▶ **Assignment**
Copy out once more, exactly, the line with "[16:21.33-16:22.22]" and all the lines after it, up to the last line of the data.

▶ **Collected data entries**
****
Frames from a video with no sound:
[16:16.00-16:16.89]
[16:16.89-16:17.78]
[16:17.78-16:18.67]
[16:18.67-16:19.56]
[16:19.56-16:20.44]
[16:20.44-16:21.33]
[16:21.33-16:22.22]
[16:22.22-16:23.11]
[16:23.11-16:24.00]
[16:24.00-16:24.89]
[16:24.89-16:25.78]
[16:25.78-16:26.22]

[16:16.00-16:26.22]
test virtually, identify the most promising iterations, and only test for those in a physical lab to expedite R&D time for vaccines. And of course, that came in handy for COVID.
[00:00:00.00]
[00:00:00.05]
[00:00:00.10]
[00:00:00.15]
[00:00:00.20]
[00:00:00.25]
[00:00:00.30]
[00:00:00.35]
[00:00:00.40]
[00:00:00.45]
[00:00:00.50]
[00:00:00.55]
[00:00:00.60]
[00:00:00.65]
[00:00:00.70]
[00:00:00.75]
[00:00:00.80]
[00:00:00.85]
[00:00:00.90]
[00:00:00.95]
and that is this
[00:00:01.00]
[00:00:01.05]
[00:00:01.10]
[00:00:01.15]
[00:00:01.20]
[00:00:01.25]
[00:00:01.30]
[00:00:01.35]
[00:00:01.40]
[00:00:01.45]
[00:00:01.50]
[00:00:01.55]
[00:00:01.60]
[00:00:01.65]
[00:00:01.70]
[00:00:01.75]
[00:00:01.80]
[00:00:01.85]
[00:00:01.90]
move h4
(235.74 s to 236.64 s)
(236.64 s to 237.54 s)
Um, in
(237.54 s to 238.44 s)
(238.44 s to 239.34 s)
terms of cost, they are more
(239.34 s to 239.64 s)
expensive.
****
▶ **Written solution**
[16:21.33-16:22.22]
[16:22.22-16:23.11]
[16:23.11-16:24.00]
[16:24.00-16:24.89]
[16:24.89-16:25.78]
[16:25.78-16:26.22]

[16:16.00-16:26.22]
test virtually, identify the most promising iterations, and only test for those in a physical lab to expedite R&D time for vaccines. And of course, that came in handy for COVID.
[00:00:00.00]
[00:00:00.05]
[00:00:00.10]
[00:00:00.15]
[00:00:00.20]
[00:00:00.25]
[00:00:00.30]
[00:00:00.35]
[00:00:00.40]
[00:00:00.45]
[00:00:00.50]
[00:00:00.55]
[00:00:00.60]
[00:00:00.65]
[00:00:00.70]
[00:00:00.75]
[00:00:00.80]
[00:00:00.85]
[00:00:00.90]
[00:00:00.95]
and that is this
[00:00:01.00]
[00:00:01.05]
[00:00:01.10]
[00:00:01.15]
[00:00:01.20]
[00:00:01.25]
[00:00:01.30]
[00:00:01.35]
[00:00:01.40]
[00:00:01.45]
[00:00:01.50]
[00:00:01.55]
[00:00:01.60]
[00:00:01.65]
[00:00:01.70]
[00:00:01.75]
[00:00:01.80]
[00:00:01.85]
[00:00:01.90]
move h4
(235.74 s to 236.64 s)
(236.64 s to 237.54 s)
Um, in
(237.54 s to 238.44 s)
(238.44 s to 239.34 s)
terms of cost, they are more
(239.34 s to 239.64 s)
expensive.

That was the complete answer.